Do you mean Purble Place? If so, press F5 to bring up the game Options, including difficulty level.

How much is Purble Place? ›

Steam price history
CurrencyCurrent PriceConverted Price
U.S. Dollar$1.99$1.99
Russian Ruble82 ₽$0.95
South African RandR 21.50$1.16
Vietnamese Dong30000₫$1.19
37 more rows

Is it purple place or Purble Place? ›

The game's name caused issues, too. Nobody quite recalls where “purble” came from, but Ely puts it down to the fact that “game names tend to do well if there's alliteration and purble is … kind of fun to say.” Internal emails calling it “Purple Place” were apparently rife.

How can I play a game in Roblox? ›

How to Play Roblox
  1. Go to the Roblox website using any modern browser like Microsoft Edge, Firefox, or Chrome.
  2. Upon logging into Roblox, visit any experience and click on the green Play button.
  3. A pop-up window will appear informing you that Roblox Player is installing.

Is Purble Place on Windows 11? ›

Purble Place is not pre-installed on Windows 11.

Is Rainbow game free? ›

From the acclaimed Rainbow Six franchise, Rainbow Six Mobile is a free-to-play competitive, multiplayer first-person shooter experience on your phone.
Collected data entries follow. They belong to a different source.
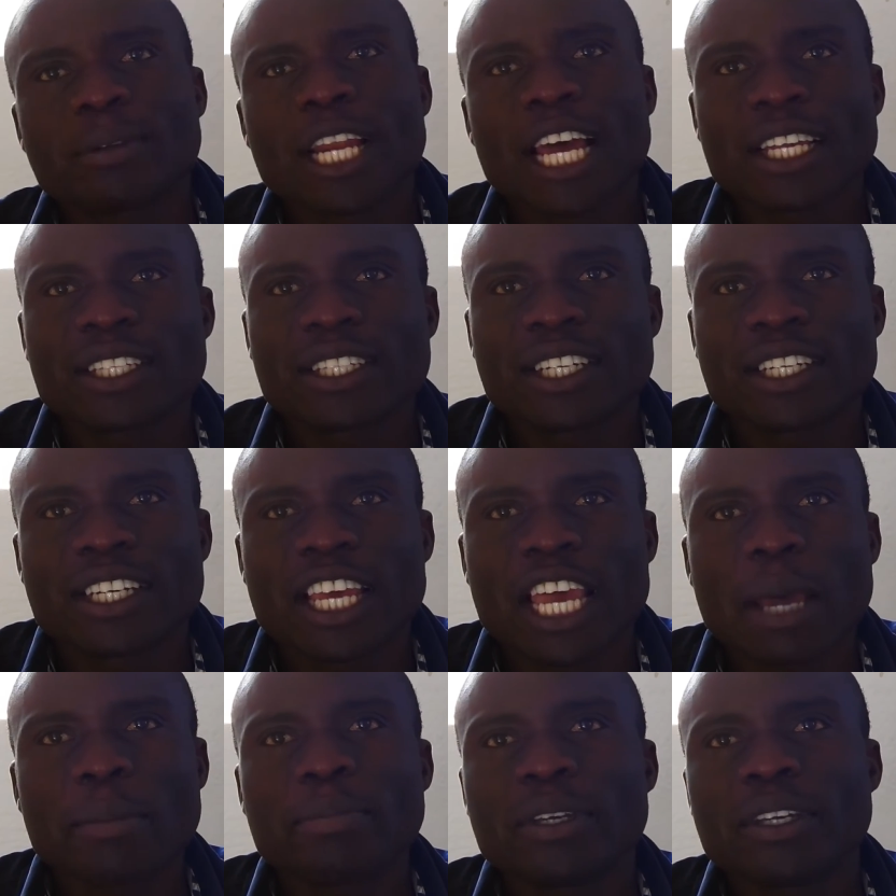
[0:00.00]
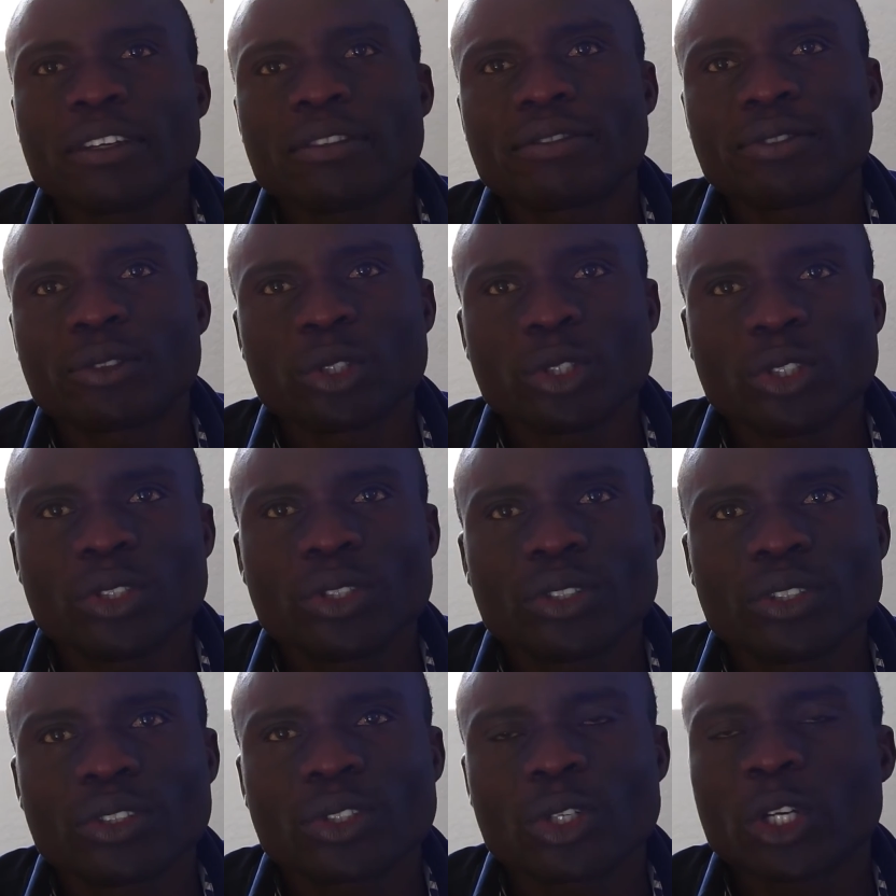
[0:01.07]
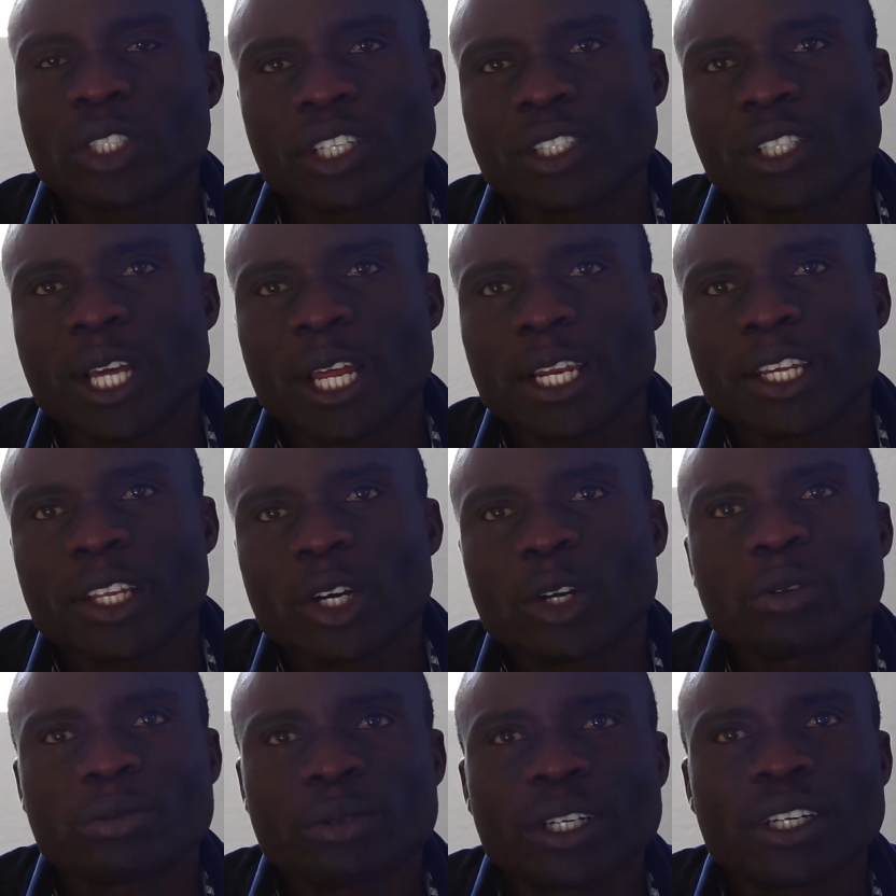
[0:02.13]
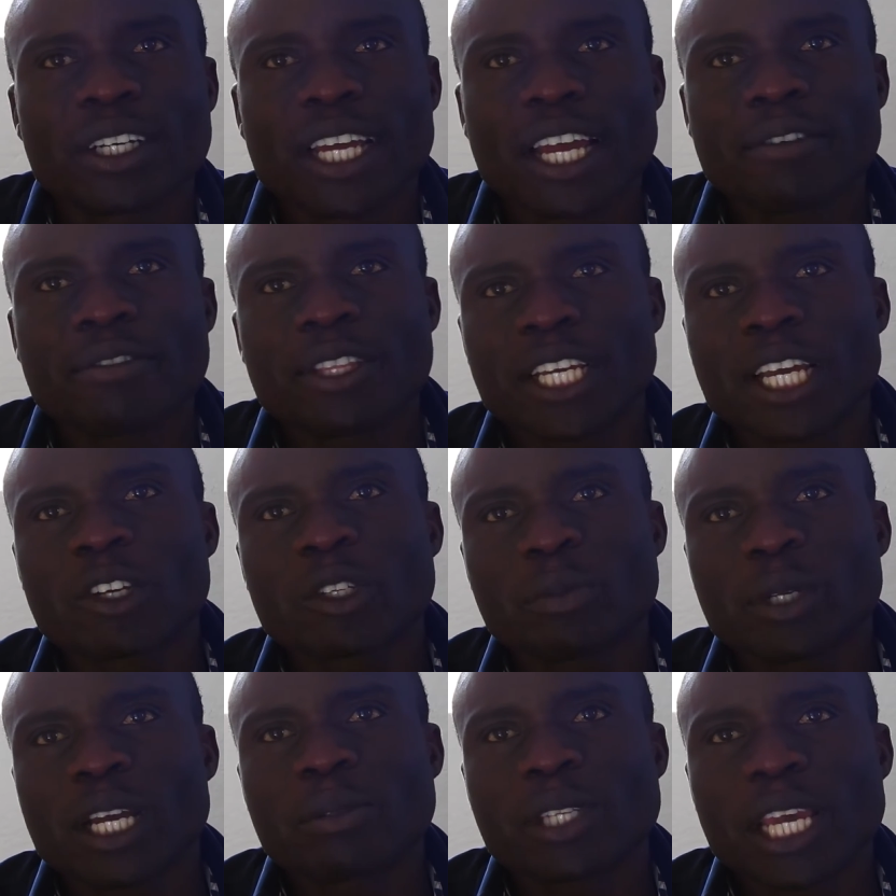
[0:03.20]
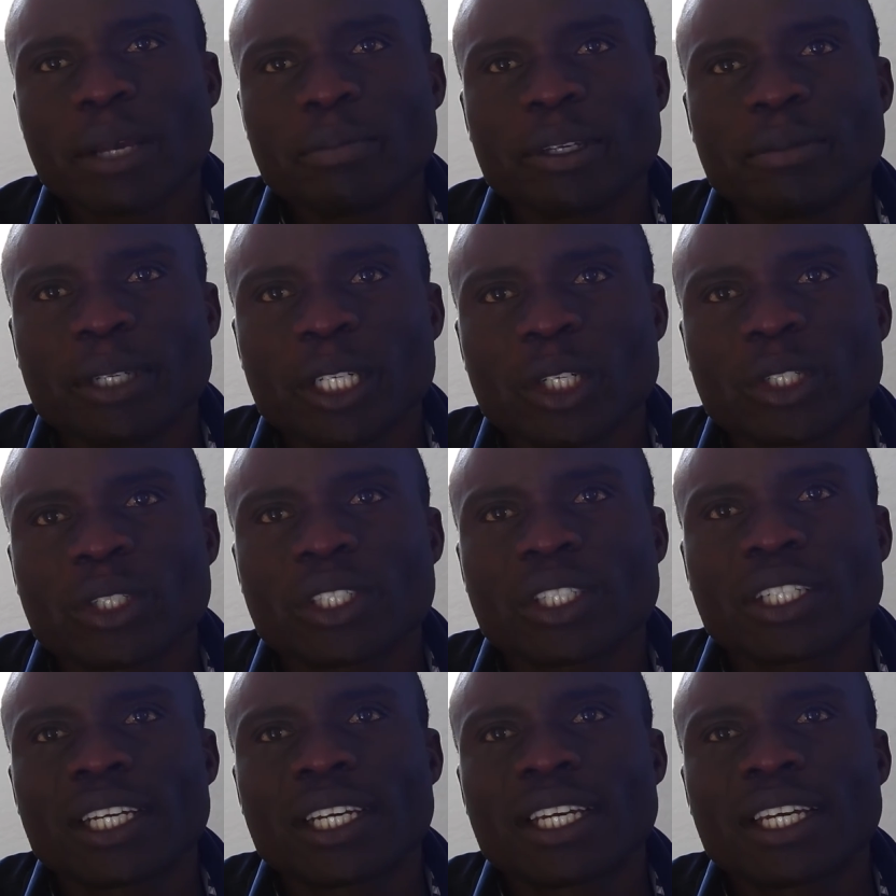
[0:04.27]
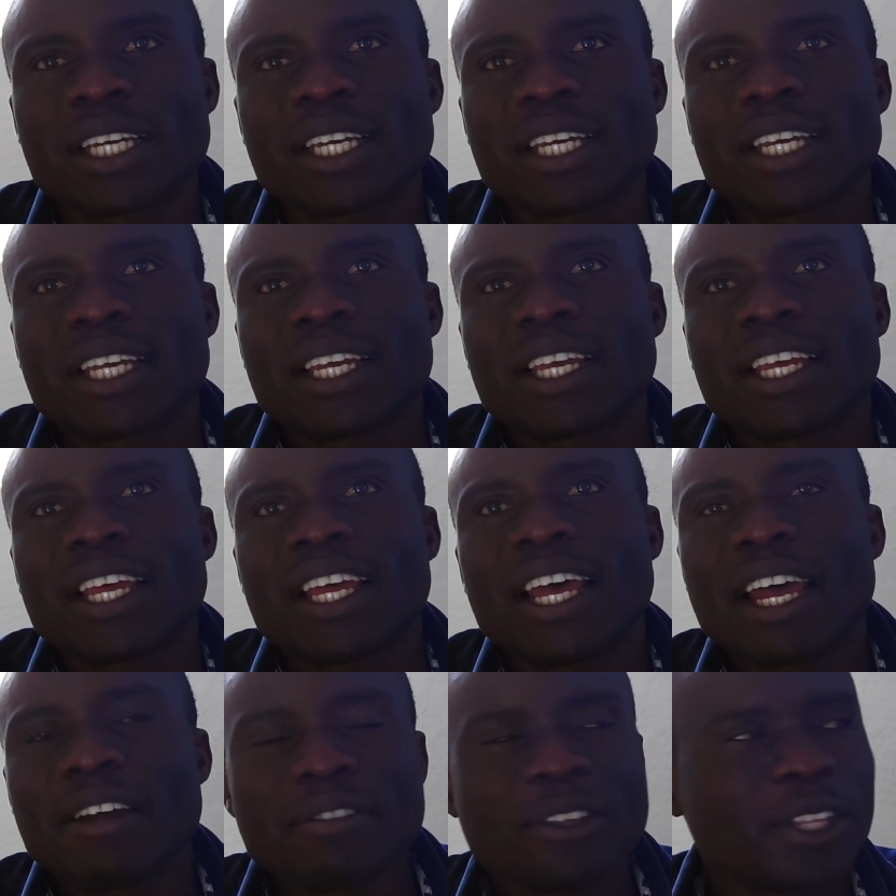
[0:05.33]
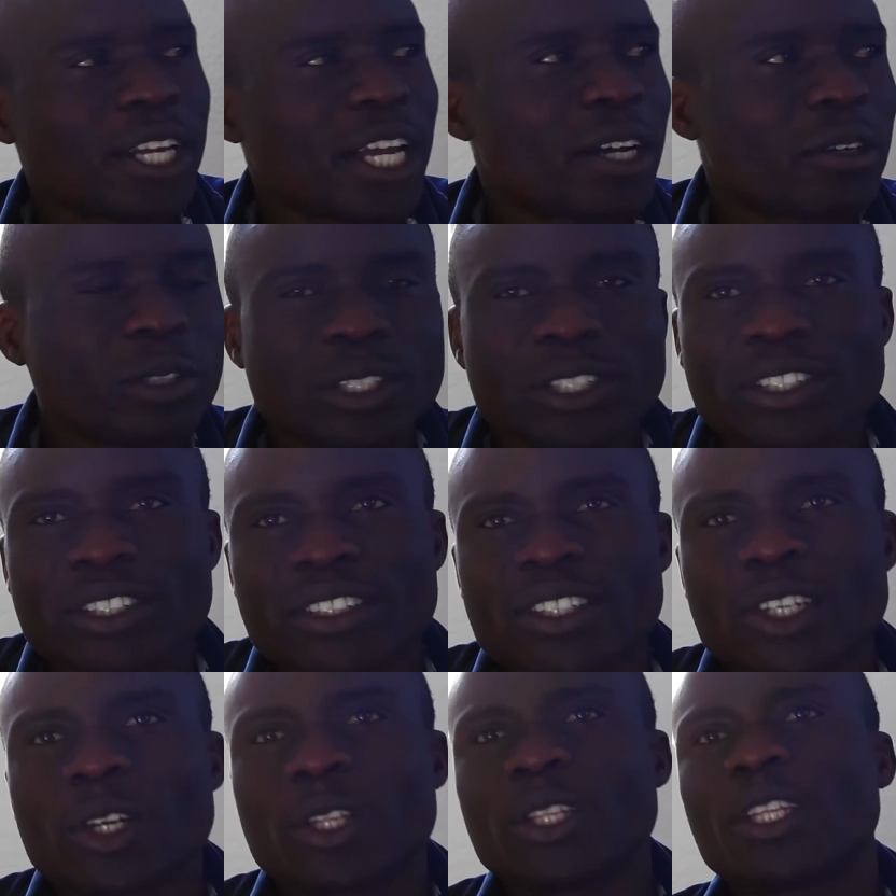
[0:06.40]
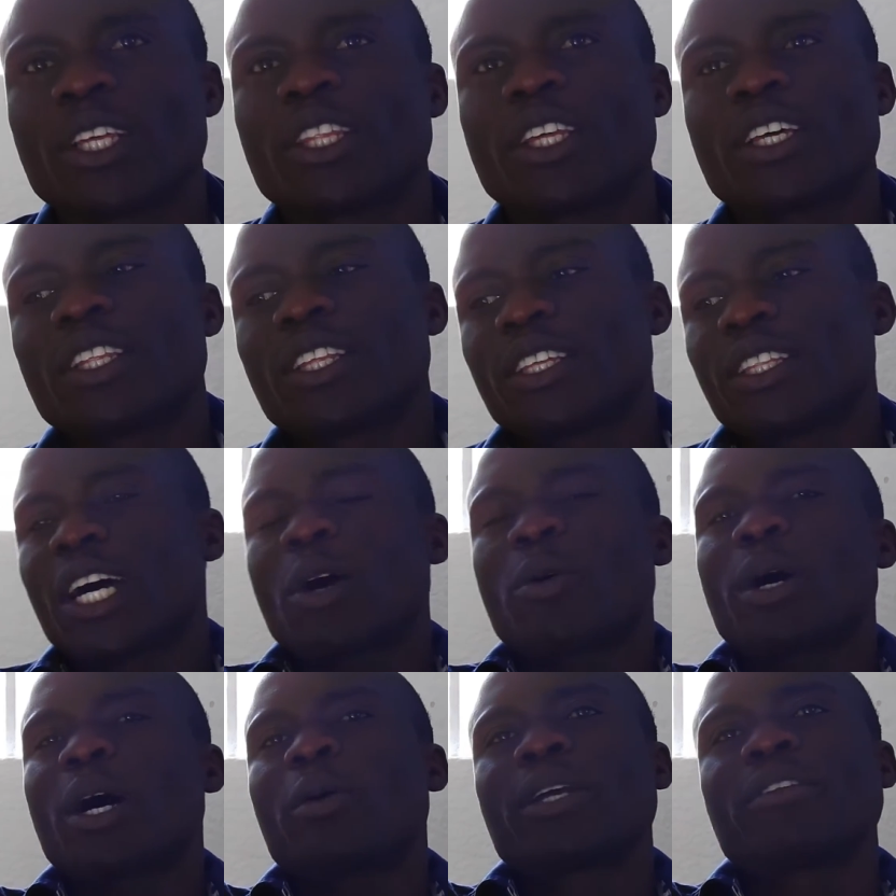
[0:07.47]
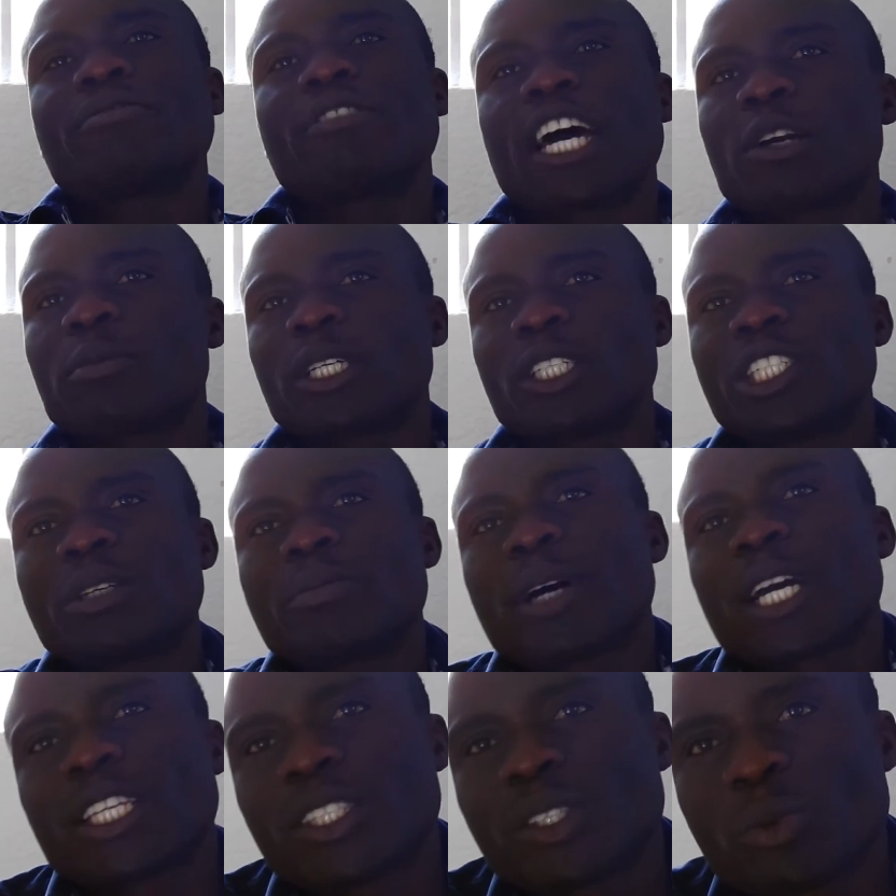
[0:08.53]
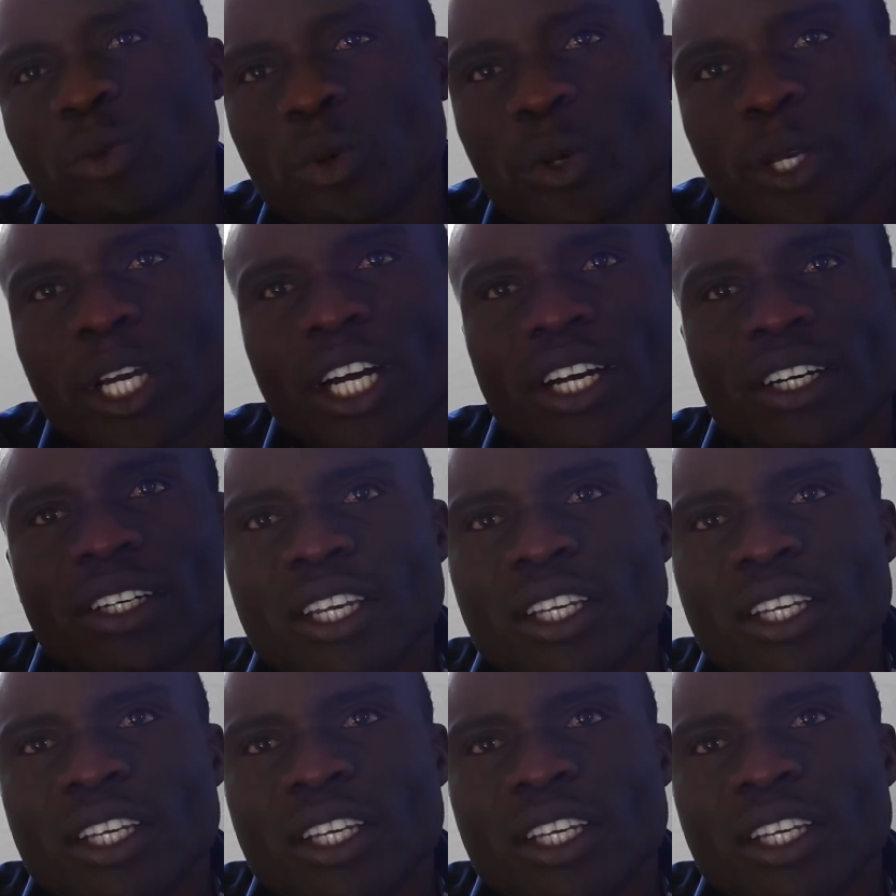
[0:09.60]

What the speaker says: plants and happy food sources, then everything else becomes happy, because everything else, our environment determines who we are.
Compete in Rainbow Six's classic Attack vs. Defense game modes.

Can you play Purble Place on laptop? ›

Download the Purble Place zip file

To begin installing the game in Windows 11 and 10, you will have to download the zip file for Purble Place. For this task, download and install WinZip, which includes built-in support for the majority of popular file compression and archive formats, including .

Are games on Roblox free? ›

Roblox games — how do you play? Dozens of games based on Roblox are available to you for free and without registration. Unite in communities and define the rules of your world.

How old is Purble Place? ›

It was publicly introduced on January 30, 2007 in Windows Vista build 5219, and was also included with Windows 7. Purble Place can be played on all editions of Windows Vista and Windows 7, but needs to be enabled using the Control Panel in the Business and Enterprise editions of Windows Vista.

Where can I download Purple Place? ›

Purble Place (original) – Apps on Google Play.